Previous Protests of Streetcar Segregation

No doubt Guillaume had heard of Dr. R. I. Cromwell, who had forcibly been thrown from a non-star car by five or six men who kicked him and tore his clothes. Cromwell noted the inequity of the star system, writing that “every seventh car is a star car, so we have to wait three-quarters of an hour before we can get a car, and then it may be full of whites, for star cars are generally filled with whites.”

Guillaume may also have known the story of a black soldier riding with his mother, only to watch her “brutally ejected from a city car…in accordance with the rules that the company have themselves made, which provides that soldiers with their military clothes on, are the only persons of color to be admitted in the ‘white cars.’”

These injustices happened despite the fact that General Benjamin Franklin Butler had abolished the star car system and “required the admission of decent colored people into all the public vehicles.” In fact, the Tribune, the city’s black newspaper, had called for an end to the star system for some time, keeping the injustice in the public eye, and calling it “odious” and “the most wicked thing ever seen.”

In August of 1865, the Tribune called for a public demonstration against the system. Noting that “at least ten percent more is made by the ‘star cars’ than by the ‘no star’ cars” because “a great many whites wait for a star car to crowd out colored persons, and a great many young ‘scions’ wait for a star car in hope of having the opportunity to insult respectable colored ladies” the Tribune suggested that “every colored citizen of New Orleans, on and after the fifteenth of August enter into any car of the C.R.R.C. and if ordered out—take a seat; and if afterwards he is ejected, sue the company.”

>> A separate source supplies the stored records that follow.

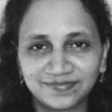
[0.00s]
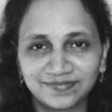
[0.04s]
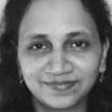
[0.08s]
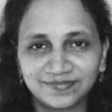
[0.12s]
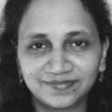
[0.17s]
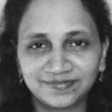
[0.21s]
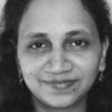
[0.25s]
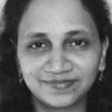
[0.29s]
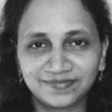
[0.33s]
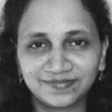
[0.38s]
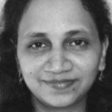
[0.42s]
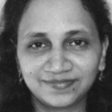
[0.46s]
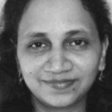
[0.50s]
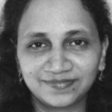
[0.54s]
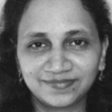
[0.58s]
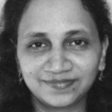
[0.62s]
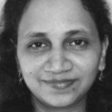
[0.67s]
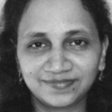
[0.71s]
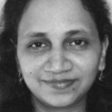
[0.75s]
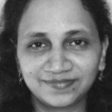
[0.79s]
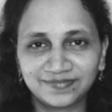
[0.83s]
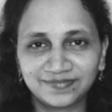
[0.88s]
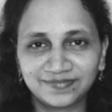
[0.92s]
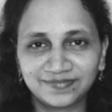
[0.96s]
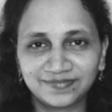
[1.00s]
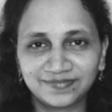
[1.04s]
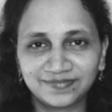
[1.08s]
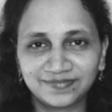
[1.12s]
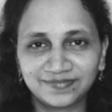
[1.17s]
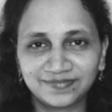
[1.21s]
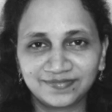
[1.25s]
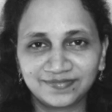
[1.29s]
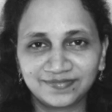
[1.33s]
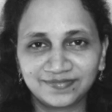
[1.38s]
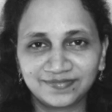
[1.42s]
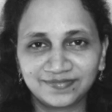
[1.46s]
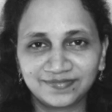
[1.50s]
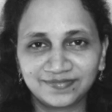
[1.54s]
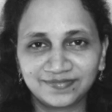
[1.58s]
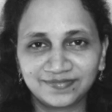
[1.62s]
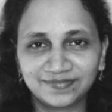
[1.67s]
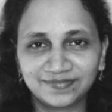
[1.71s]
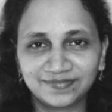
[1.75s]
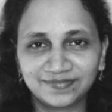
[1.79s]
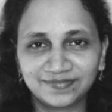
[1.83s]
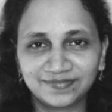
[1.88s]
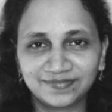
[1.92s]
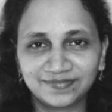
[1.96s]

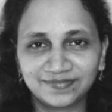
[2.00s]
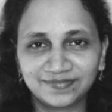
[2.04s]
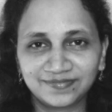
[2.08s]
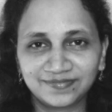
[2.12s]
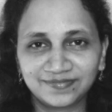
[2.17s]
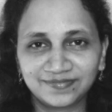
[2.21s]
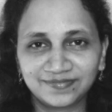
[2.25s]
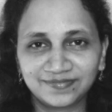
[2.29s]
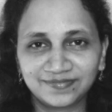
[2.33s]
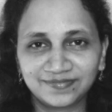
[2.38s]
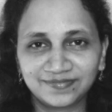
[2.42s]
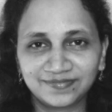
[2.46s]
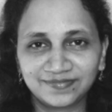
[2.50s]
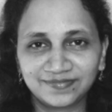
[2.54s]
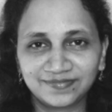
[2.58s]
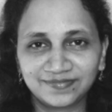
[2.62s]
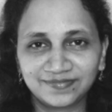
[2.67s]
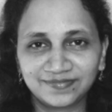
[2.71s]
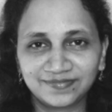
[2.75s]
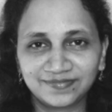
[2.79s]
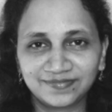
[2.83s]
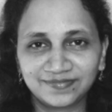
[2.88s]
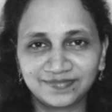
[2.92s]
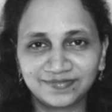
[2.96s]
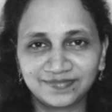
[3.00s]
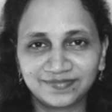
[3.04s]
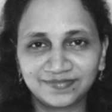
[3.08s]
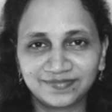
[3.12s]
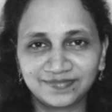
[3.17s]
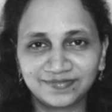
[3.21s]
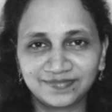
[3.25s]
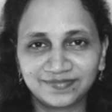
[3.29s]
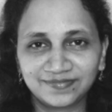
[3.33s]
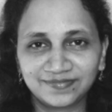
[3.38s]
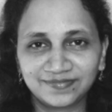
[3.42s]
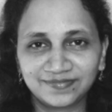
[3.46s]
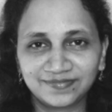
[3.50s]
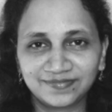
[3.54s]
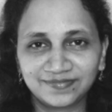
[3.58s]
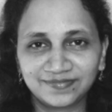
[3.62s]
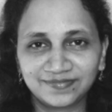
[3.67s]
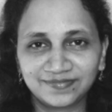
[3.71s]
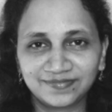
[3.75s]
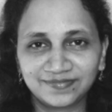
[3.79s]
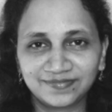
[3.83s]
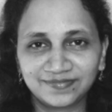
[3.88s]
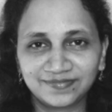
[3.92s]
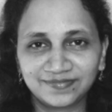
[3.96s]

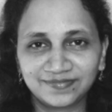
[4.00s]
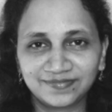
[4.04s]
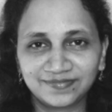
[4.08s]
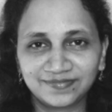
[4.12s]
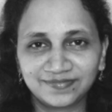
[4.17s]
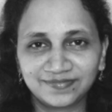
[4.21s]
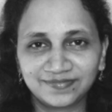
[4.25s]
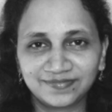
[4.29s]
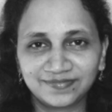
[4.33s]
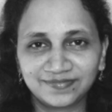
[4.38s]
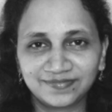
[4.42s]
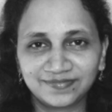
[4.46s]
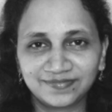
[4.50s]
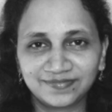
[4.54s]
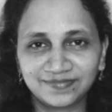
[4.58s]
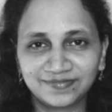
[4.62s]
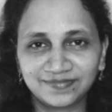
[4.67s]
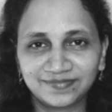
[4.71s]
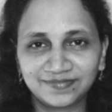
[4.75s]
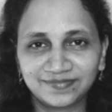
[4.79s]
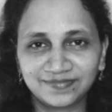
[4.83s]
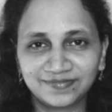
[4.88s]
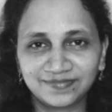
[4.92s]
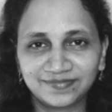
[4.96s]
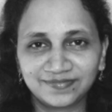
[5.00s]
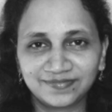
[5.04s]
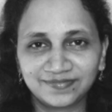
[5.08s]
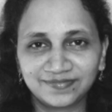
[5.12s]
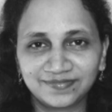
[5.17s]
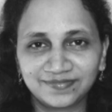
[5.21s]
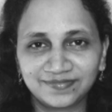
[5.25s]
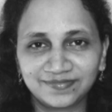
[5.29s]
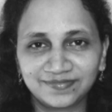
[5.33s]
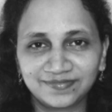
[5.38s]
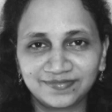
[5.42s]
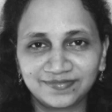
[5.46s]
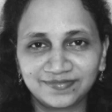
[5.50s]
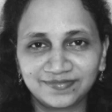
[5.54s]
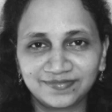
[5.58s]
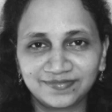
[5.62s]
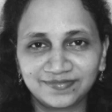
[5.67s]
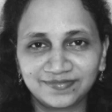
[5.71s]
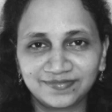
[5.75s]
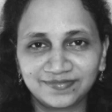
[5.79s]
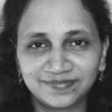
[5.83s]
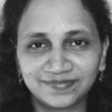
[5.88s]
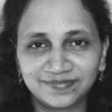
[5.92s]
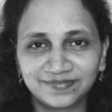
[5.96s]

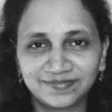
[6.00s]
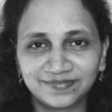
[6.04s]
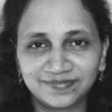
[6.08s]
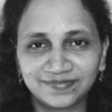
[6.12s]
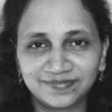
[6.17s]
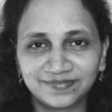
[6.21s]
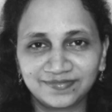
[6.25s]
(no lip movement)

Two days later the paper noted “colored men have entered the ‘no star’ cars since two or three days, and the drivers have been unable to procure the assistance of the police to help them out. Police officers have no longer any right to interfere in such cases, and they know it. Let everybody get freely into all the public conveyances.”

Two years later, as Joseph waited for the train, he was still compelled to take a car with a black star instead of the first one available. No wonder he was feeling discontent. Reconstruction was in full swing, conditions for blacks were supposed to be improving, and yet this unjust transportation system persisted.

And he wasn’t alone.

In the spring of 1867, the discontent had reached a boiling point. In April, William Nichols stepped into a car on Canal Street and was told by the driver to leave or the car wouldn’t move. Mr. Nichols refused, saying “he saw no reason why he should travel in a star car, and that he intended to remain where he was unless ejected by force.” The Conductor and Starter complied, and Mr. Nichols was arrested, charged with taking forcible possession of a car. The city’s black citizens eagerly awaited the outcome of the trial, believing it would set a precedent upholding the Civil Rights Bill and outlawing discrimination in public establishments and institutions.